▶ _REQUIRED WORK_
All that is wanted is the exact lines from the one with "[0:02.00-0:03.00]" through the last line of the entries, with both ends kept and every picture left out.

[Collected data entries]
---*---

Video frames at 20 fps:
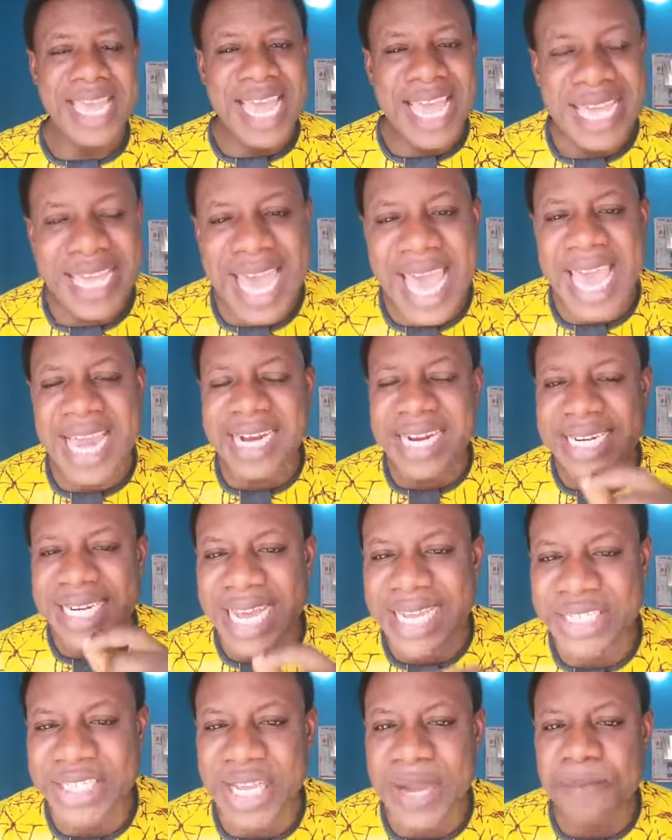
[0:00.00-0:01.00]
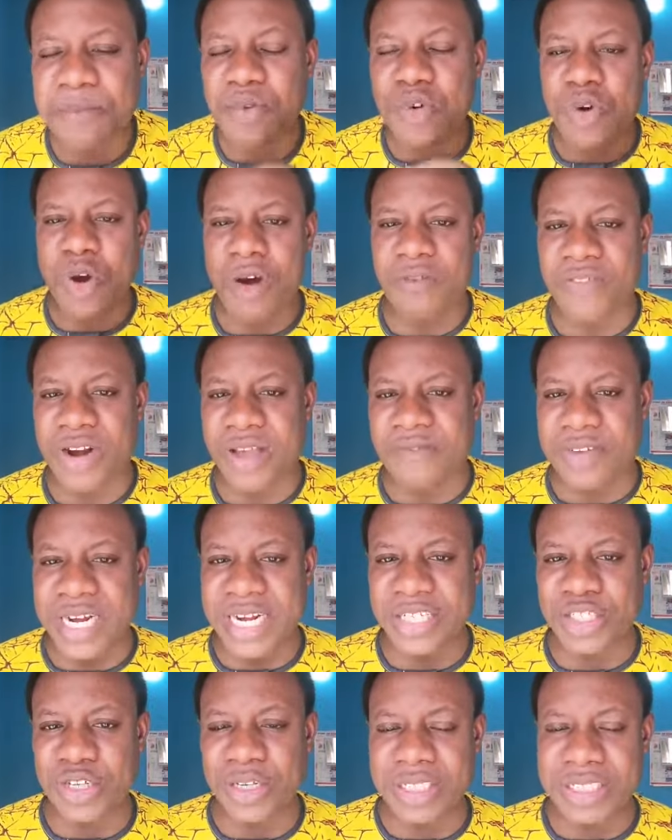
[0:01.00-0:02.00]
Again, in that same book of
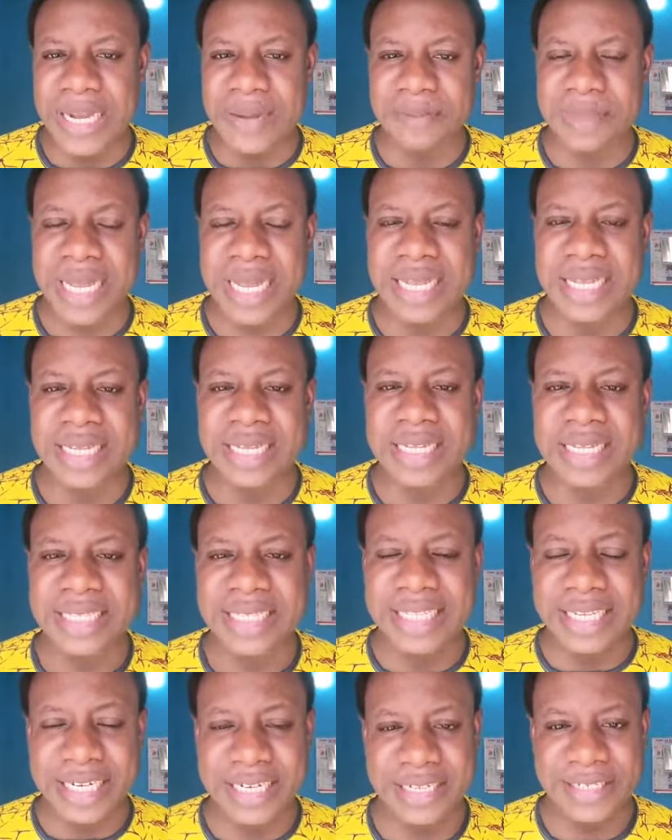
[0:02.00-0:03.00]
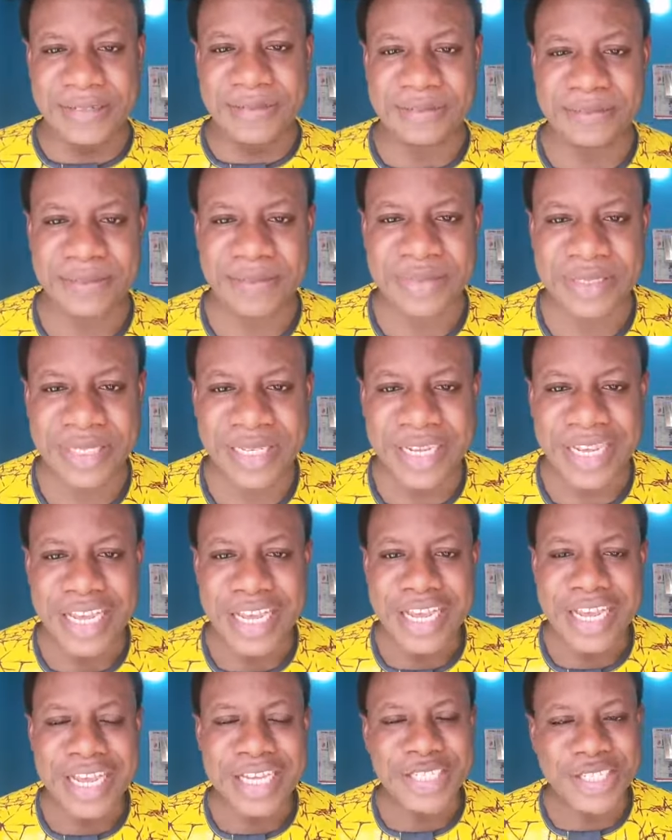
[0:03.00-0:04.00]
Revelation chapter 3,
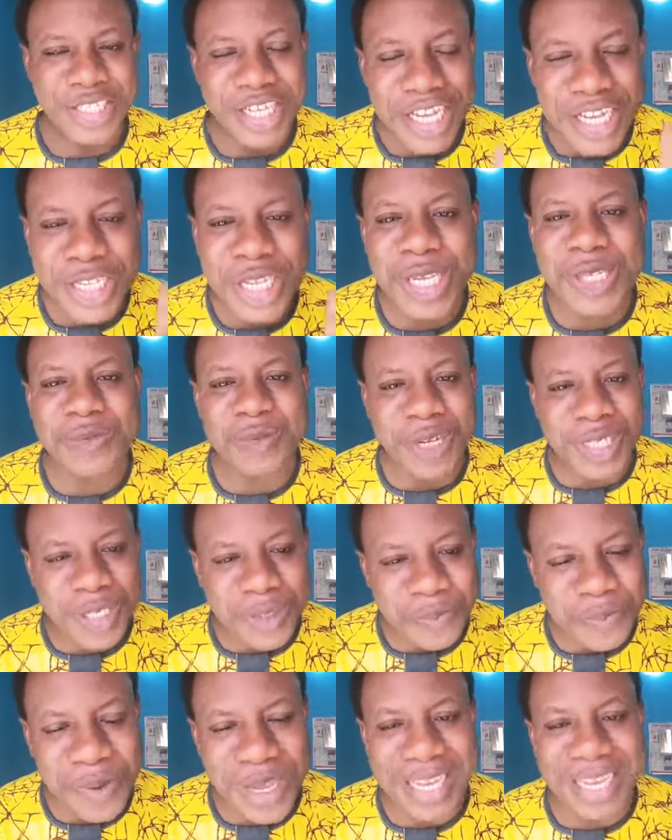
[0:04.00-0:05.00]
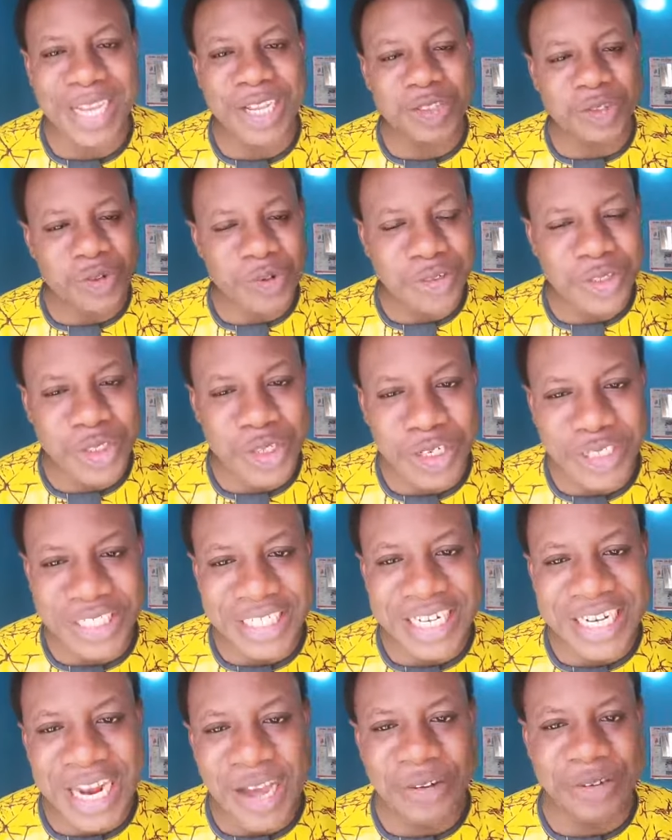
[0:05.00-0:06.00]
Jesus was speaking to a
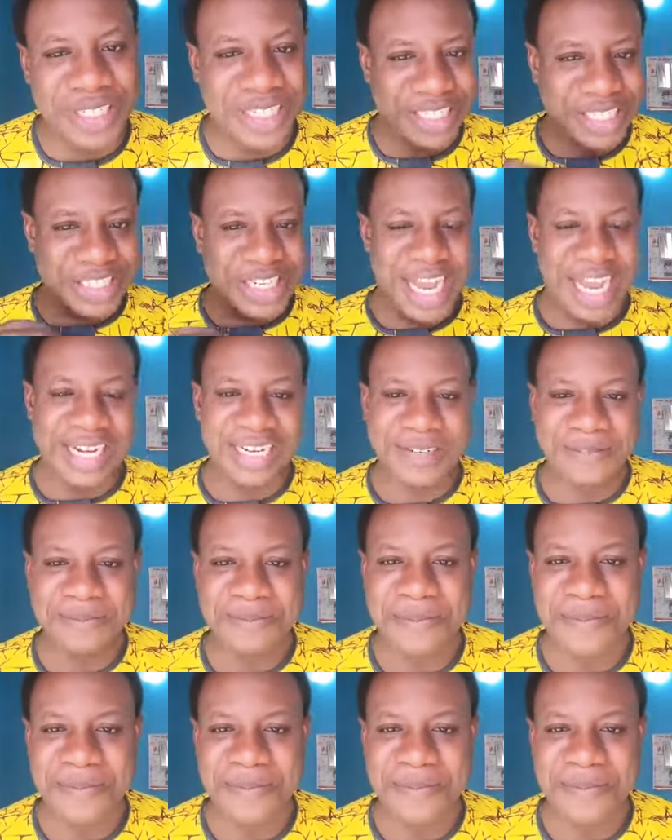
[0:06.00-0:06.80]
church in Laodicea.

---*---

▶ _YOUR SOLUTION_
[0:02.00-0:03.00]
[0:03.00-0:04.00]
Revelation chapter 3,
[0:04.00-0:05.00]
[0:05.00-0:06.00]
Jesus was speaking to a
[0:06.00-0:06.80]
church in Laodicea.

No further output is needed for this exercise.